I kept attending yoga classes, though I’d often return home afterwards to a sobbing child and a frustrated husband. The classes were a small burst of freedom, but it wasn’t enough. I fantasized about the day Max would start kindergarten, the day’s hours stretching ahead, all mine. But kindergarten was still years away. Between working so hard to meet my son’s high needs, and my inability to take care of my own, I felt withered.
When my son was twenty months old, we discovered that my husband’s work would subsidize part-time child care. We enrolled Max two days a week in a nearby daycare. The guilt I felt was expansive. I had wanted children, badly. So why did I so need to be away from my son? And how dare I ask other people to care for him two days a week when I wasn’t going to be filling all of that time with paid work? When I might use some of it to go to a yoga class or do laundry or lug my laptop to a coffee shop and write?
My guilt was huge, but my need for a break was bigger. When I dropped my son off that first day, I came home, melted onto the couch and cried. When I finally peeled myself off the couch, I wrote Max a letter. In my home, alone, all I could hear was the hum of electricity. For the next several hours, my body was all mine. I felt guilty and blissful, free and lost.
With time, the guilt shrunk.
I hate that as a mother, I felt like I had to choose between caring for my child and caring for myself. Because really, I can choose both. I can teach my kids—by example, which is perhaps the most potent way of teaching—that they are worthy of listening to their own needs. To the quiet, still voice that might tell them they need a break. That they need to lie on a yoga mat and sink deep into their own body and breath. To wander through a cemetery, alone, slow enough to read the names on the gravestones. To sit down and write about how they’re feeling, or to surrender to sweet sleep for an hour.
Maybe you don’t need to hear this. Maybe you are a working mother who longs to be home with her kids but needs the paycheck. Or a stay-at-home mother dreading your child’s first day of kindergarten. Or a home schooling mom who finds that the daily tasks of child-rearing light you up from the inside out. I honor you. We are, like all humans, all mothers, the same but different.
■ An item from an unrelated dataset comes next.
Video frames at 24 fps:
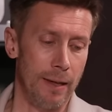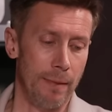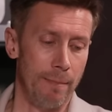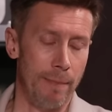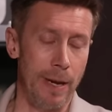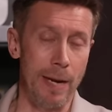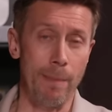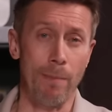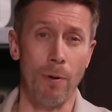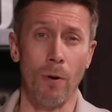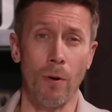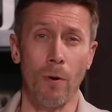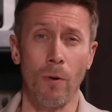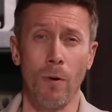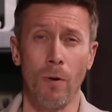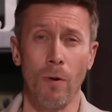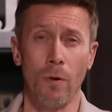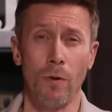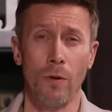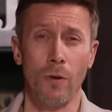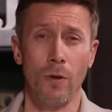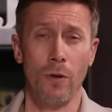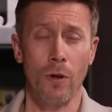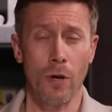People
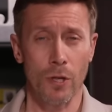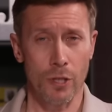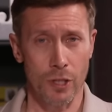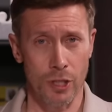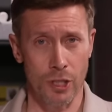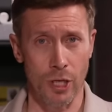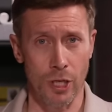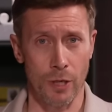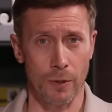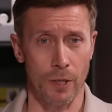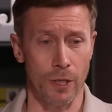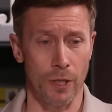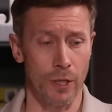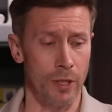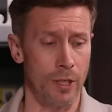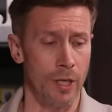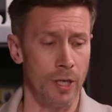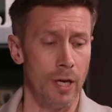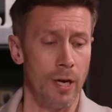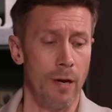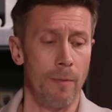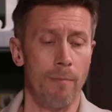not so good.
When I take good care of myself, I am more present for my babies. I can play air guitar with my son and orchestrate dance parties to Footloose. And when I don’t take care of myself, I’m a stringy, soggy, limp wash rag of a mother. Slowly, over the years, I have been able to add more and more self-care back into my life. To come back to myself and meet my own needs.
Over time, I learned that there was nothing wrong with my son. He just happens to be a lot like me.